WHAT THIS TASK INVOLVES - With the pictures left out, print exactly the lines below that run from the one containing "[0:01.80-0:02.70]" through the one containing "[1:03:33.80-1:03:34.80]".

MATERIAL PROVIDED -
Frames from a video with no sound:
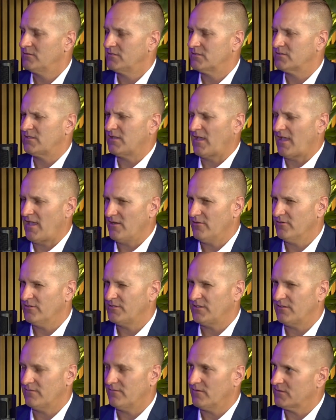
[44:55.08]
Just the
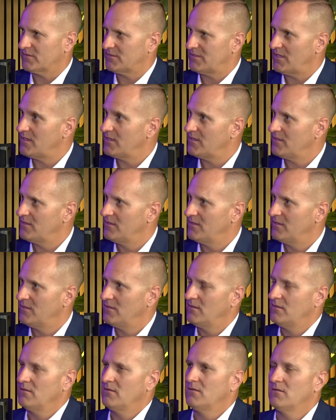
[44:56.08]
energy of our city
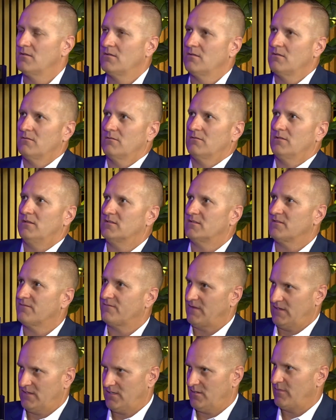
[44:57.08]
is
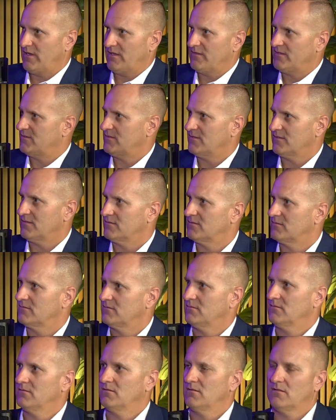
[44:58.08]
affected by these things.
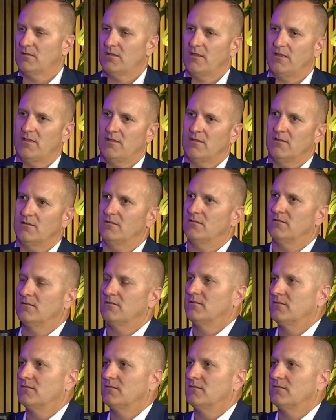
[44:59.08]
And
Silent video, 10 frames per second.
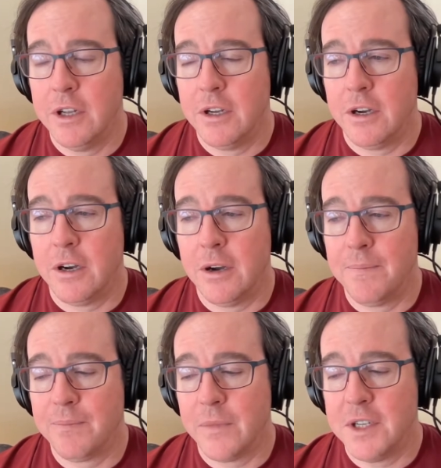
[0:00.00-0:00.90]

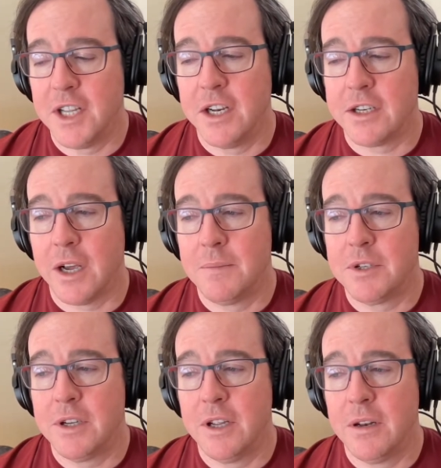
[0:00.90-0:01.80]
um, data
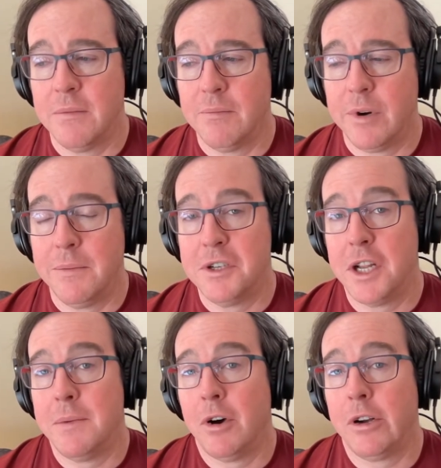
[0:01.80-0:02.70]
types in pretty much
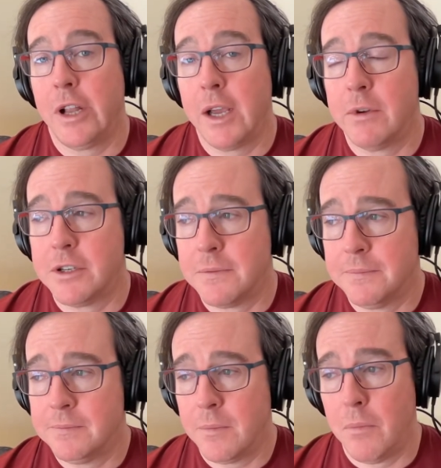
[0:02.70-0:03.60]
any modern language,
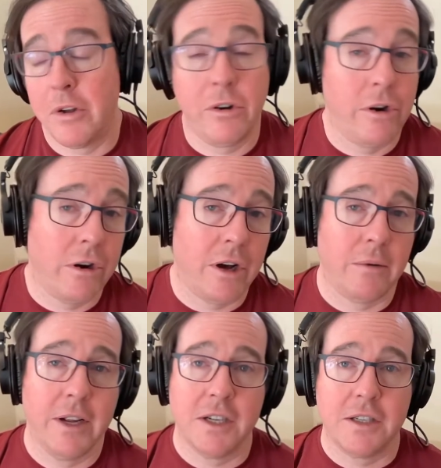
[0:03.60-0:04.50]
modern or not,
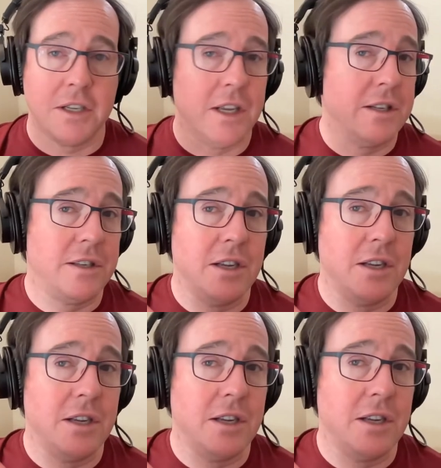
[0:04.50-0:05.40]
right? It's it
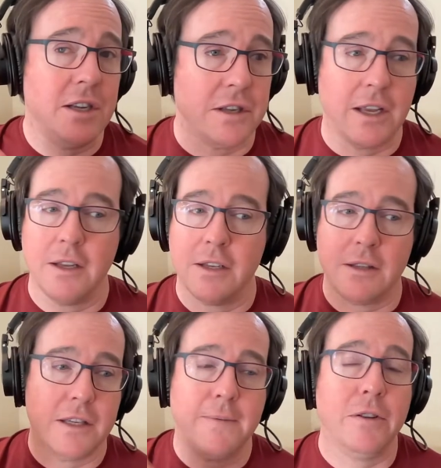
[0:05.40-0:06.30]
doesn't care. It's like
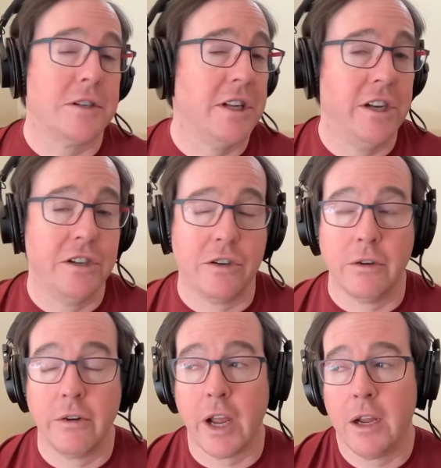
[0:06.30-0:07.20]
this field is an
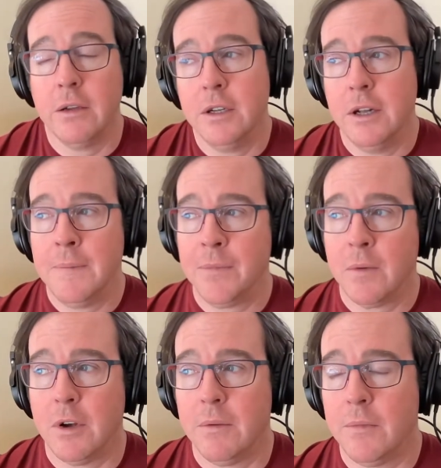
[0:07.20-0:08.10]
integer. Okay,
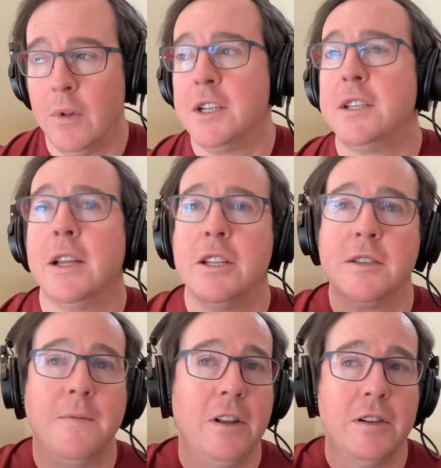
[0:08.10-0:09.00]
well, well, let's say
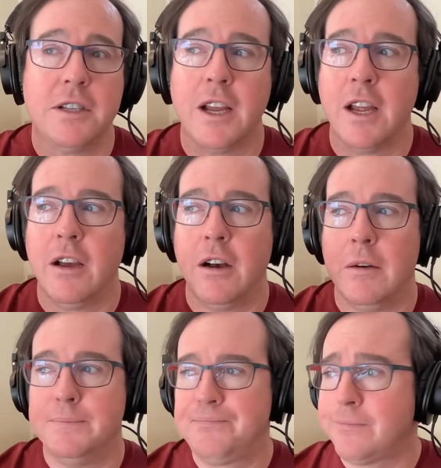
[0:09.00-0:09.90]
this field is a um,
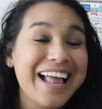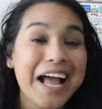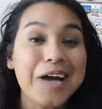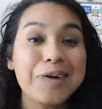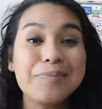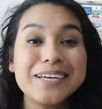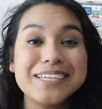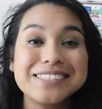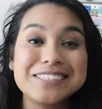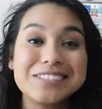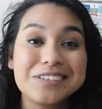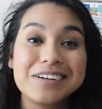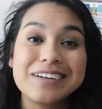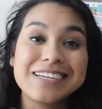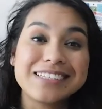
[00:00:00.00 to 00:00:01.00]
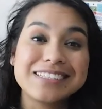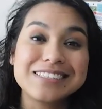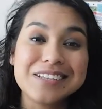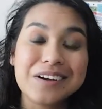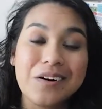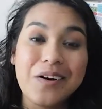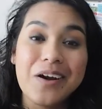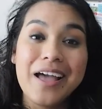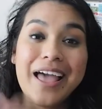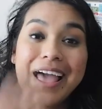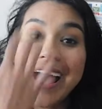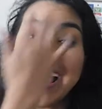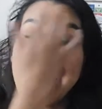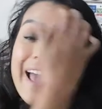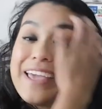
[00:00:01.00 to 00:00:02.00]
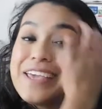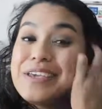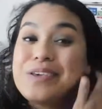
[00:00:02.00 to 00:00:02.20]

I'm a historian, so I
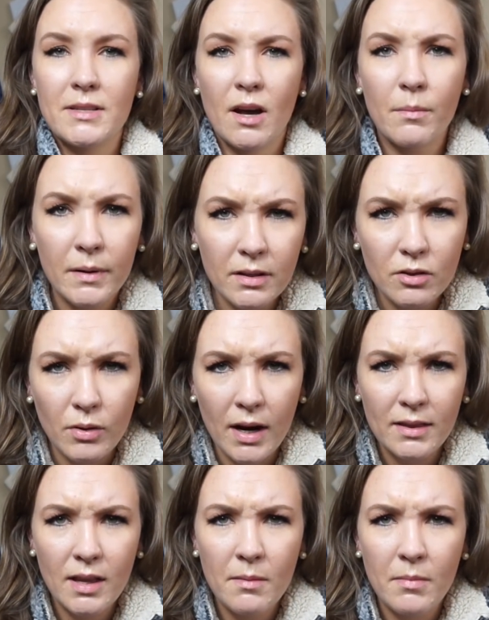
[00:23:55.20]
helping
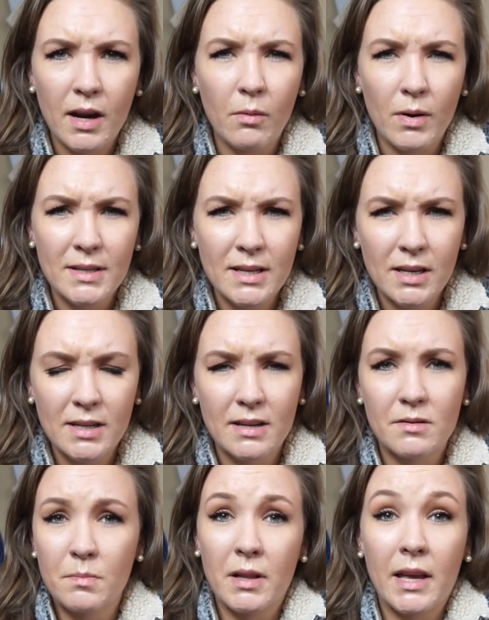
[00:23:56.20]
direct them, but I wasn't, because
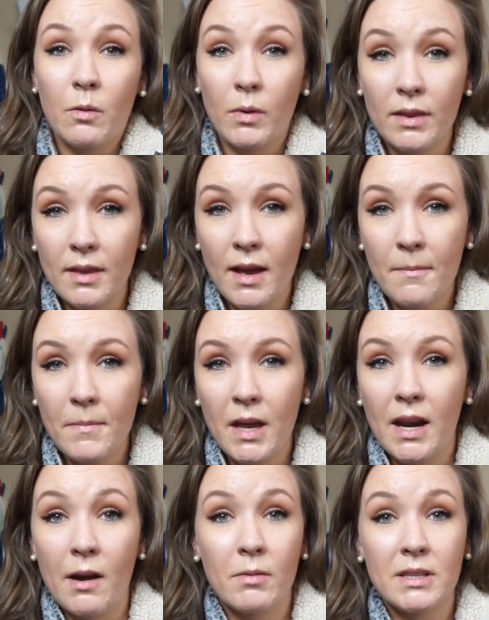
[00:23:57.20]
I was playing with them,
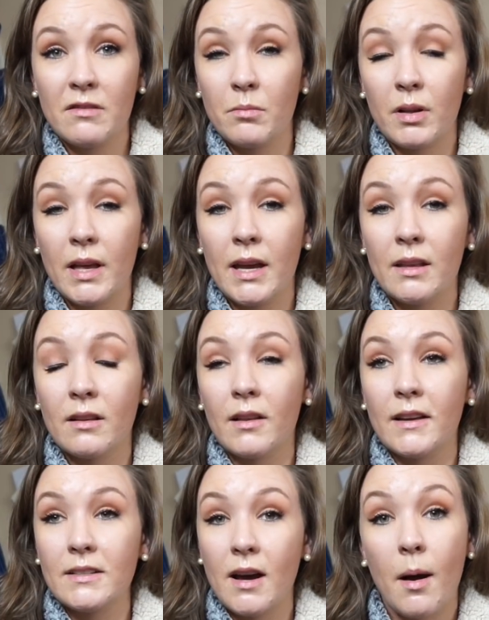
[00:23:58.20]
and I wasn't even playing the
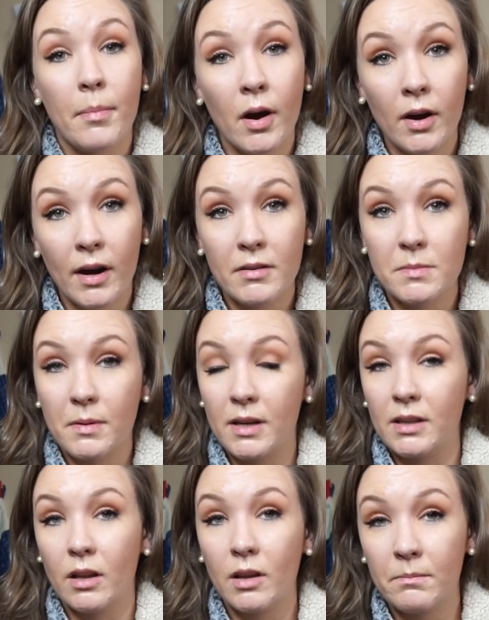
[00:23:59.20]
like top part, I was
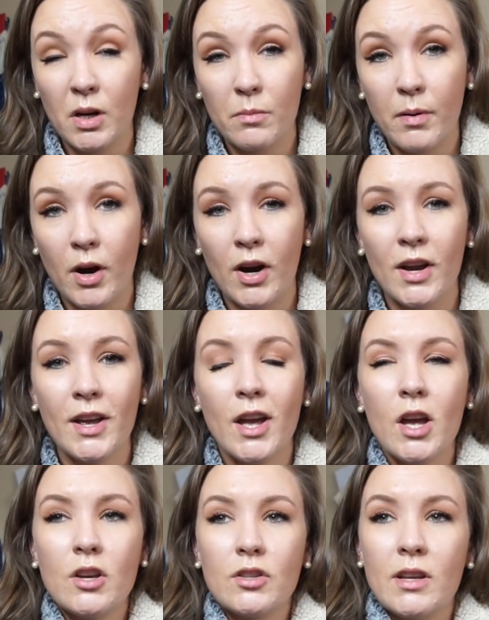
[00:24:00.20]
playing the middle part.
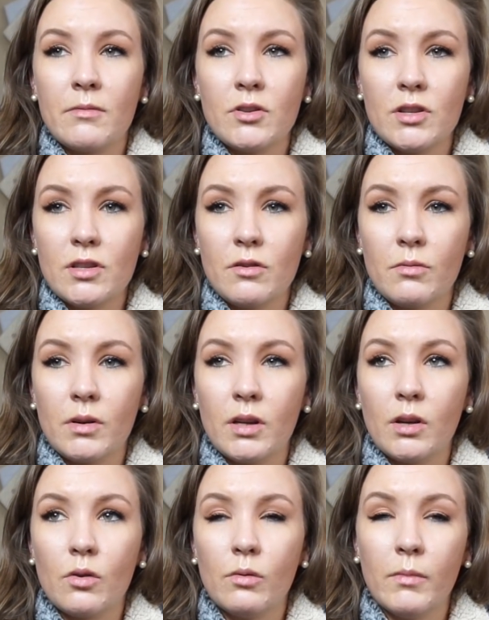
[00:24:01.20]
So that was just a
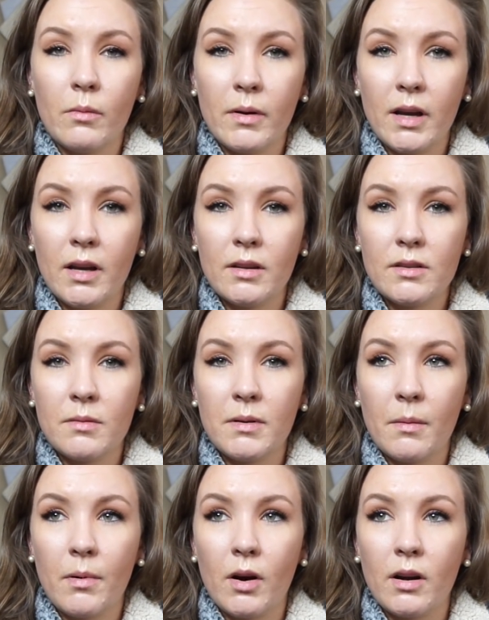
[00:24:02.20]
really cool moment to
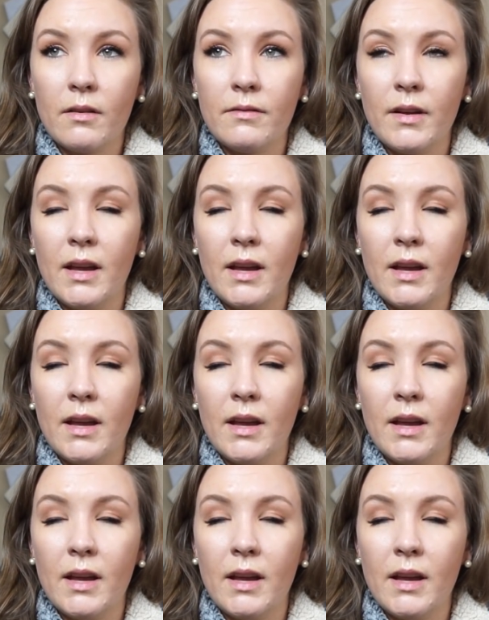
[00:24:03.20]
be a part of,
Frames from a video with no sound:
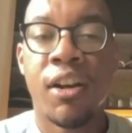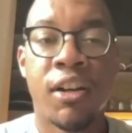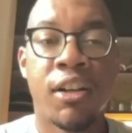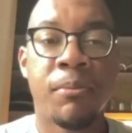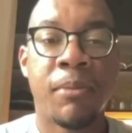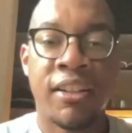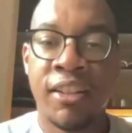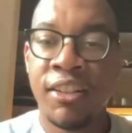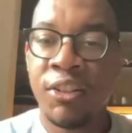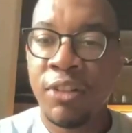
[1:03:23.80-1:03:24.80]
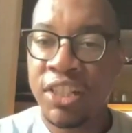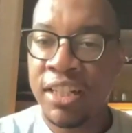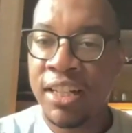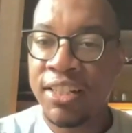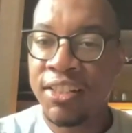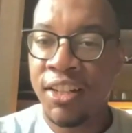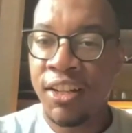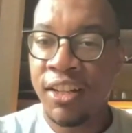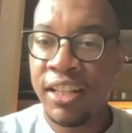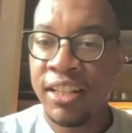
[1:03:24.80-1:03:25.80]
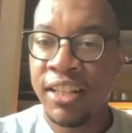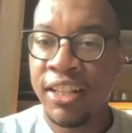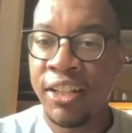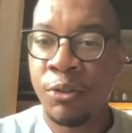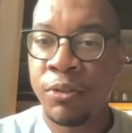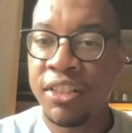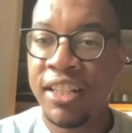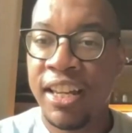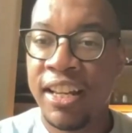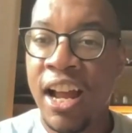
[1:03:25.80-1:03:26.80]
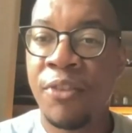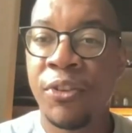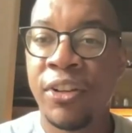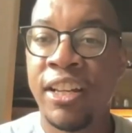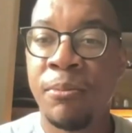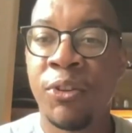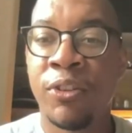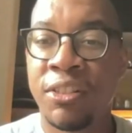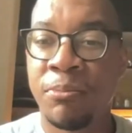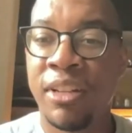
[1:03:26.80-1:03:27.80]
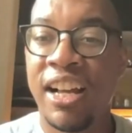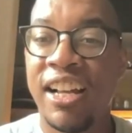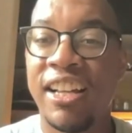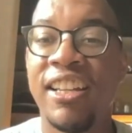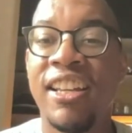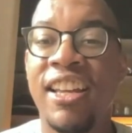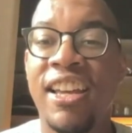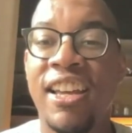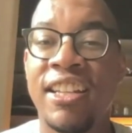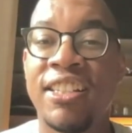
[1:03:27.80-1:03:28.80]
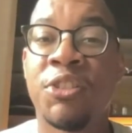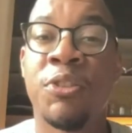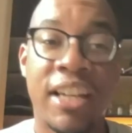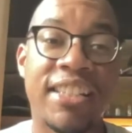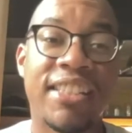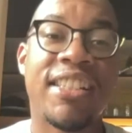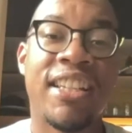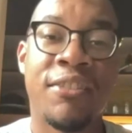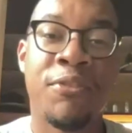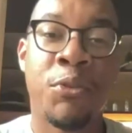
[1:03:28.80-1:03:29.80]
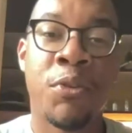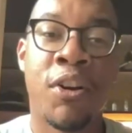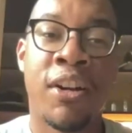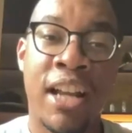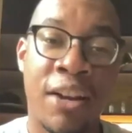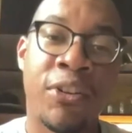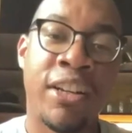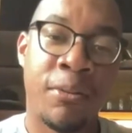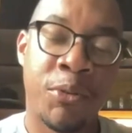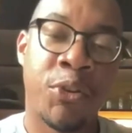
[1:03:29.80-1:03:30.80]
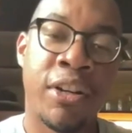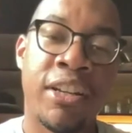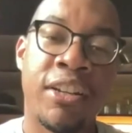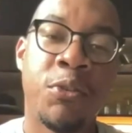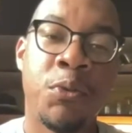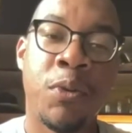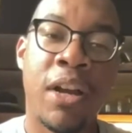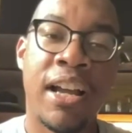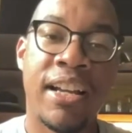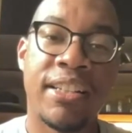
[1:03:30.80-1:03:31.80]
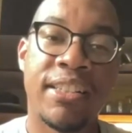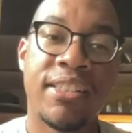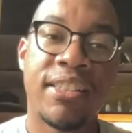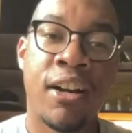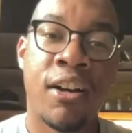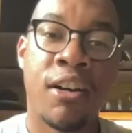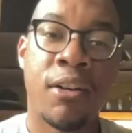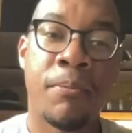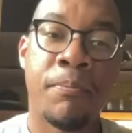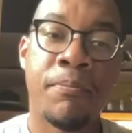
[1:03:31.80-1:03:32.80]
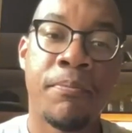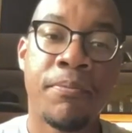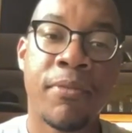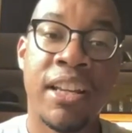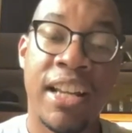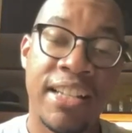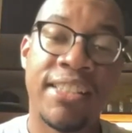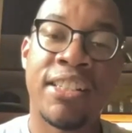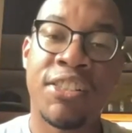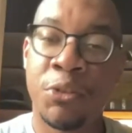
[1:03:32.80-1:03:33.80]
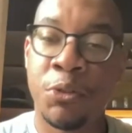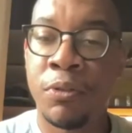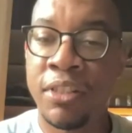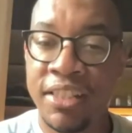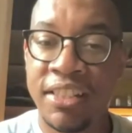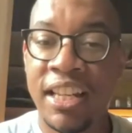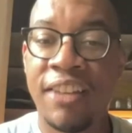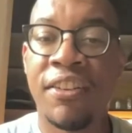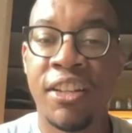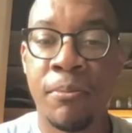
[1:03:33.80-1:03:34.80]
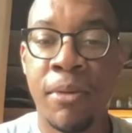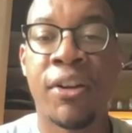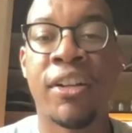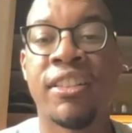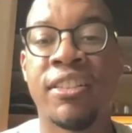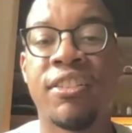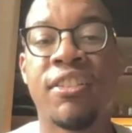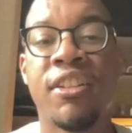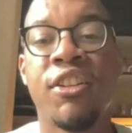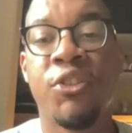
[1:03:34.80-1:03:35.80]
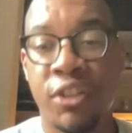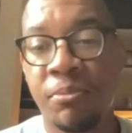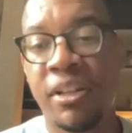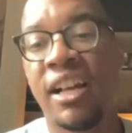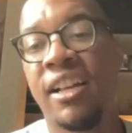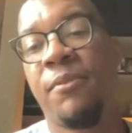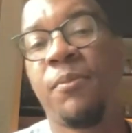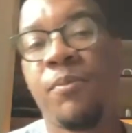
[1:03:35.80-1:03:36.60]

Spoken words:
Another question that I saw in here was, can African immigrants apply? And so yes, if you are an African immigrant who has an ancestor who was enslaved in the Americas, you can apply.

PROBLEM SOLUTION -
[0:01.80-0:02.70]
types in pretty much
[0:02.70-0:03.60]
any modern language,
[0:03.60-0:04.50]
modern or not,
[0:04.50-0:05.40]
right? It's it
[0:05.40-0:06.30]
doesn't care. It's like
[0:06.30-0:07.20]
this field is an
[0:07.20-0:08.10]
integer. Okay,
[0:08.10-0:09.00]
well, well, let's say
[0:09.00-0:09.90]
this field is a um,
[00:00:00.00 to 00:00:01.00]
[00:00:01.00 to 00:00:02.00]
[00:00:02.00 to 00:00:02.20]

I'm a historian, so I
[00:23:55.20]
helping
[00:23:56.20]
direct them, but I wasn't, because
[00:23:57.20]
I was playing with them,
[00:23:58.20]
and I wasn't even playing the
[00:23:59.20]
like top part, I was
[00:24:00.20]
playing the middle part.
[00:24:01.20]
So that was just a
[00:24:02.20]
really cool moment to
[00:24:03.20]
be a part of,
Frames from a video with no sound:
[1:03:23.80-1:03:24.80]
[1:03:24.80-1:03:25.80]
[1:03:25.80-1:03:26.80]
[1:03:26.80-1:03:27.80]
[1:03:27.80-1:03:28.80]
[1:03:28.80-1:03:29.80]
[1:03:29.80-1:03:30.80]
[1:03:30.80-1:03:31.80]
[1:03:31.80-1:03:32.80]
[1:03:32.80-1:03:33.80]
[1:03:33.80-1:03:34.80]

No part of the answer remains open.